Extending the default ContentSearch functionality in Sitecore

In this blog post I'll explain how you can extend the default ContentSearch functionality in Sitecore, building on top of what I've explained in my previous posts in the Sitecore Search Series.

Rolling your own custom SearchResultItem implementation

If you have followed along the series so far, you may have noticed that I've been using the default SearchResultItem implemention, when retrieving data from Solr through the ContentSearch API. As explained in A re-introduction to the ContentSearch API in Sitecore - Part 1, the SearchResultItem type contains different properties decorated with the IndexField attribute, which mean that these properties are mapped to a given field in the Solr index, like for example the Content property maps to the __content field in the Solr entries, so when we retrieve search results from the search index using the ContentSearch API, that property will contain everything that was stored in the __content field in Sitecore.

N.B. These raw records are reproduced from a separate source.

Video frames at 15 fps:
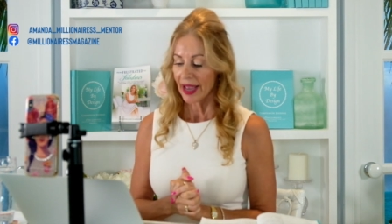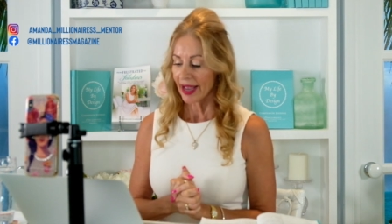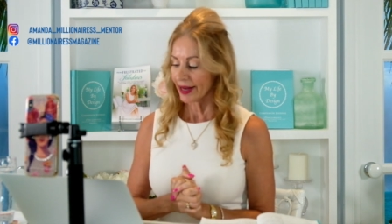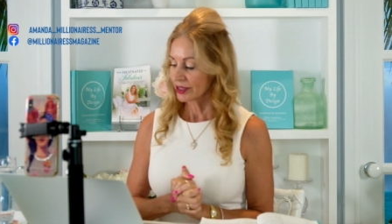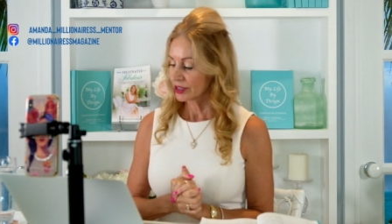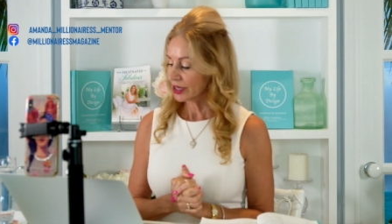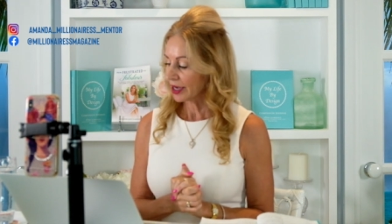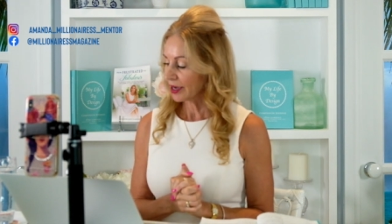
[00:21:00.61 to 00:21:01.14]

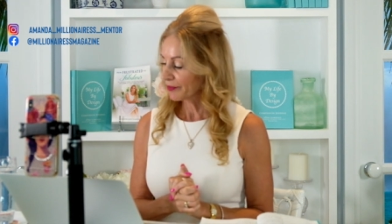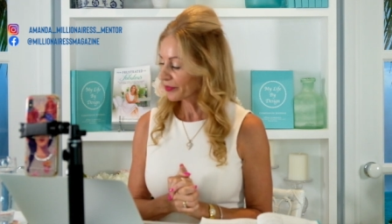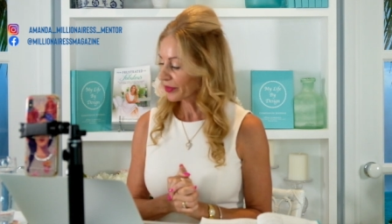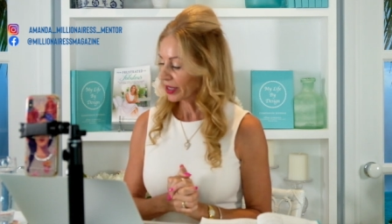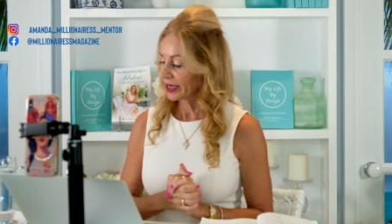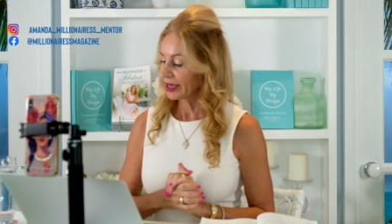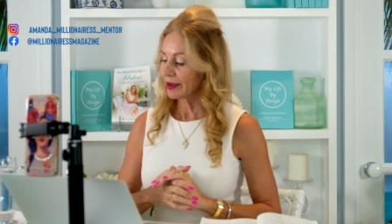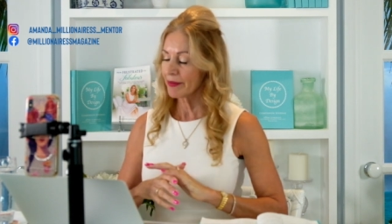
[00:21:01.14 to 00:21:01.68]
And
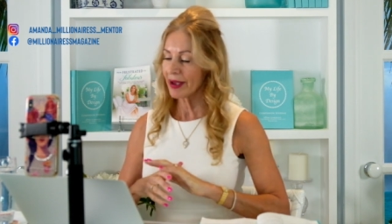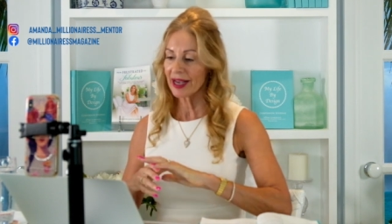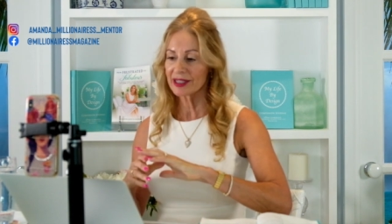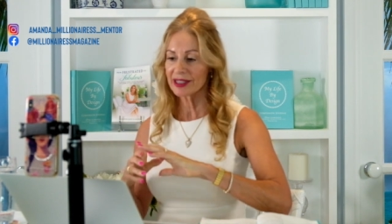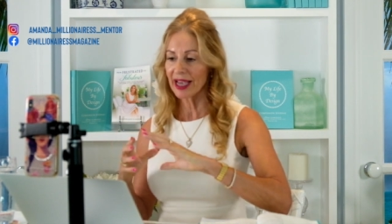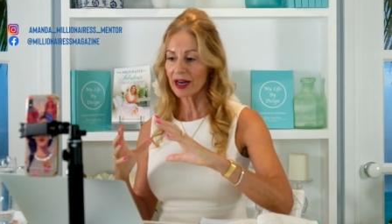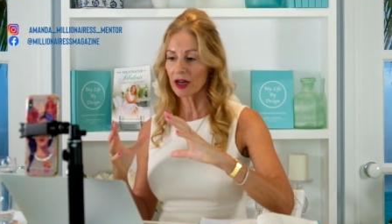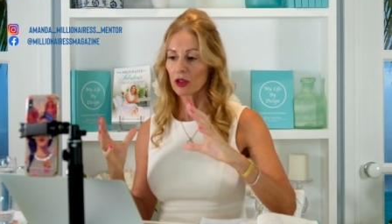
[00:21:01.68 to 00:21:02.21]
um, Kim
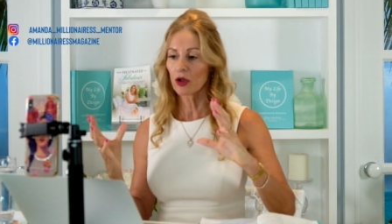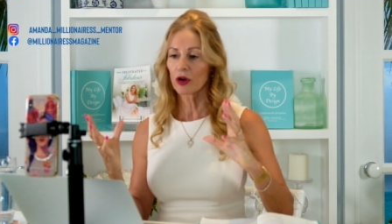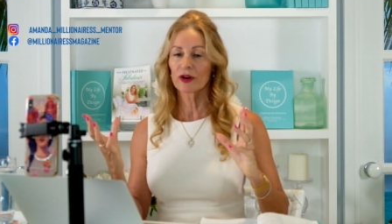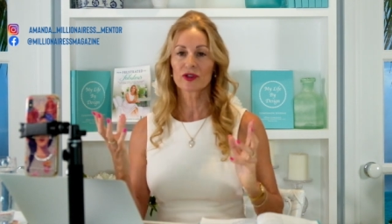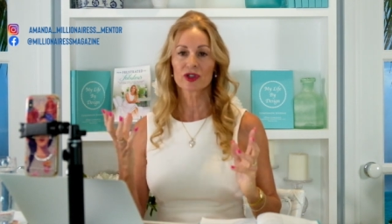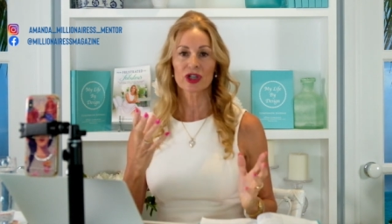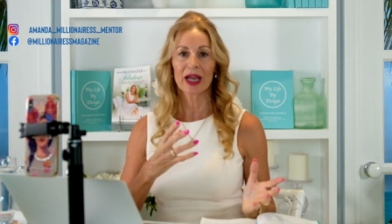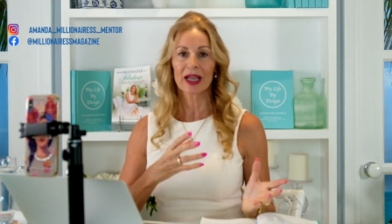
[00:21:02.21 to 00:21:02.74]
has had a lot
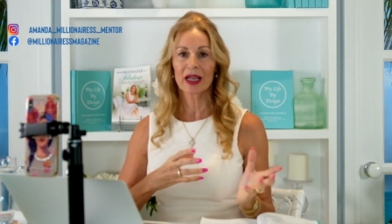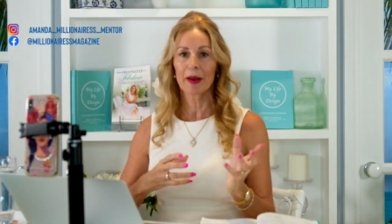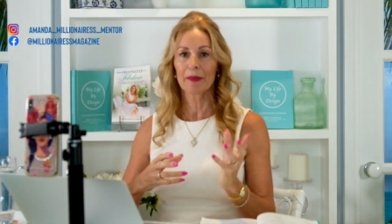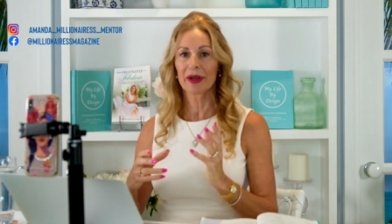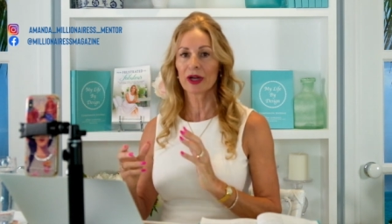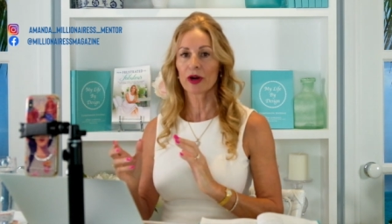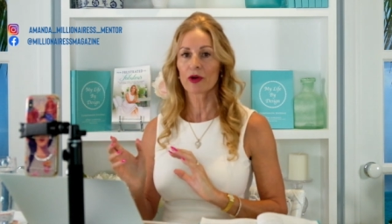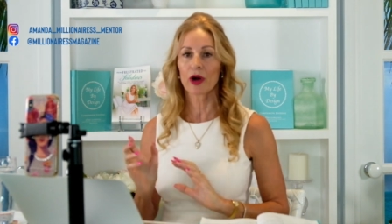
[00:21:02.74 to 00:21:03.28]
of shake
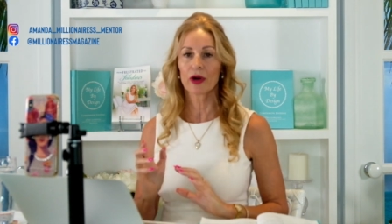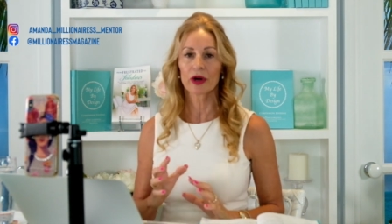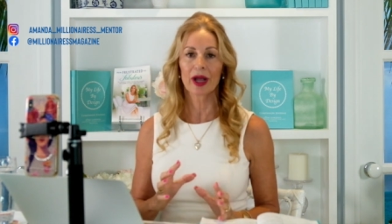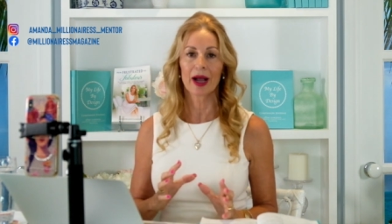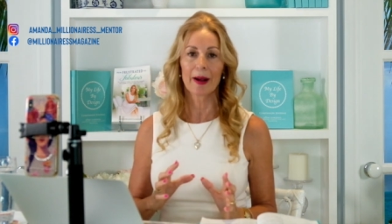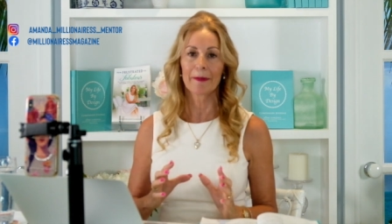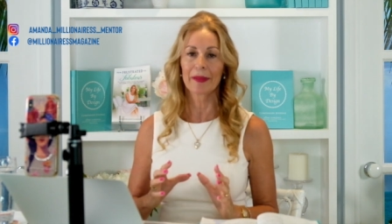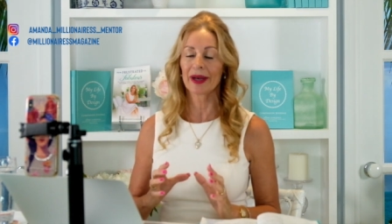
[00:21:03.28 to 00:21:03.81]
up in her own
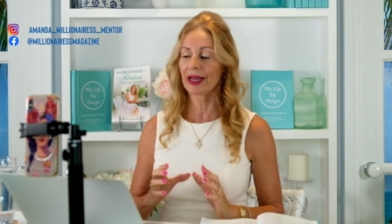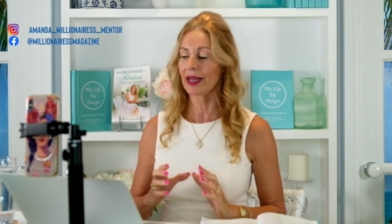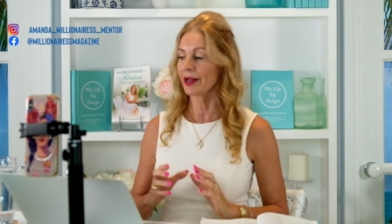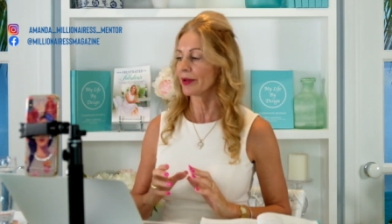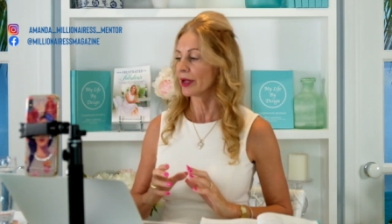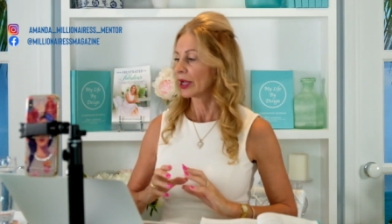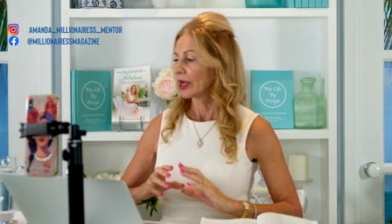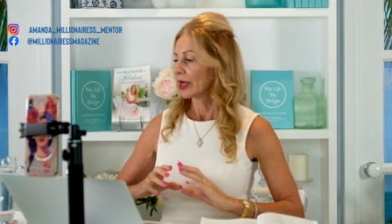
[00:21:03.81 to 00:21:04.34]
company,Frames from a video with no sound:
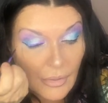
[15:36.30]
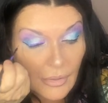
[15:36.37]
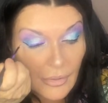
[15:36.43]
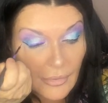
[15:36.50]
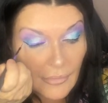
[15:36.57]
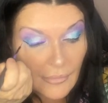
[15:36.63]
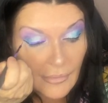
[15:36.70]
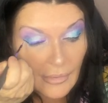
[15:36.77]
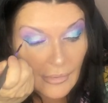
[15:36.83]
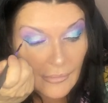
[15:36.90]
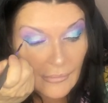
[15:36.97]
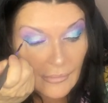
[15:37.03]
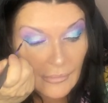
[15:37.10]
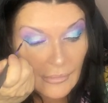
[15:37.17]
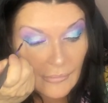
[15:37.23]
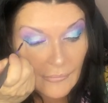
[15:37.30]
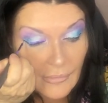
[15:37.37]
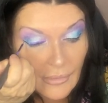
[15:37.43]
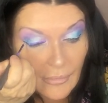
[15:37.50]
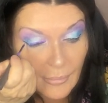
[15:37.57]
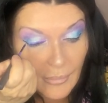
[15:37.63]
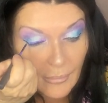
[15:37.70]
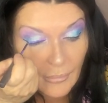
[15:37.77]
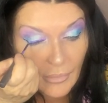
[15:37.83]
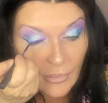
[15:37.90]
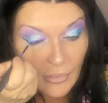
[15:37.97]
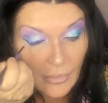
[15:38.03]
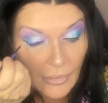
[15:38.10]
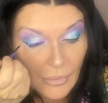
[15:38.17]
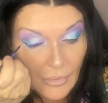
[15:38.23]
can you see it's just giving it a bit more?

For standard search operations this may be fine, but often you find yourself in a situation, where you have created your own custom templates, containing one or more custom fields, and where you need to be able to extract those fields, once they have been indexed into Solr, as part of the search using the the ContentSearch API. The good news is that Sitecore have designed the ContentSearch API in such a way that the SearchResultItem is open for extension (yet closed for modification), which allows us to extend from it, and create our own custom SearchResultItem implementation.

Let's see how we can create our own custom SearchResultItem implementation (disclaimer: blackjack and hookers not included). In order to do so, all we need to do is:

  1. Create a new class that inherits from the SearchResultItem class
  2. Add properties to the newly created class and decorate these with the IndexField attribute, in order to map them to a field in the Solr index
  3. Swap out the usage of SearchResultItem as the generic type, when using the ContentSearch API, with your custom type

The minimum viable example

Let's say that we created a custom template in Sitecore, that contained a single text field, named 'MyTextField', and that we wanted to retrieve search results based on the content of that field value. In order to see how this can be implemented, I've included a small example below, showing how this is done:

Taking it from the top, we create a custom SearchResultItem implementation, in this case MySearchResultItem, containing a single property named MyTextField of type string, since that's the mapped return type for text fields in Sitecore.

Tip: If you are unsure of how to know whether to use a string, bool or even DateTime as the type of the property, you should review my previous blog post A re-introduction to the ContentSearch API in Sitecore - Part 1.

Additionally, the property is mapped to the Solr field named mytextfield. The field name specified as the parameter for the IndexField attribute must be lowercase, because all fields stored in Solr when indexing Sitecore content will be lowercased. This is something you want to keep in mind when creating your own custom implementations, since spelling it without lower casing will result in the property being null, when retrieving values from Solr using the ContentSearch API.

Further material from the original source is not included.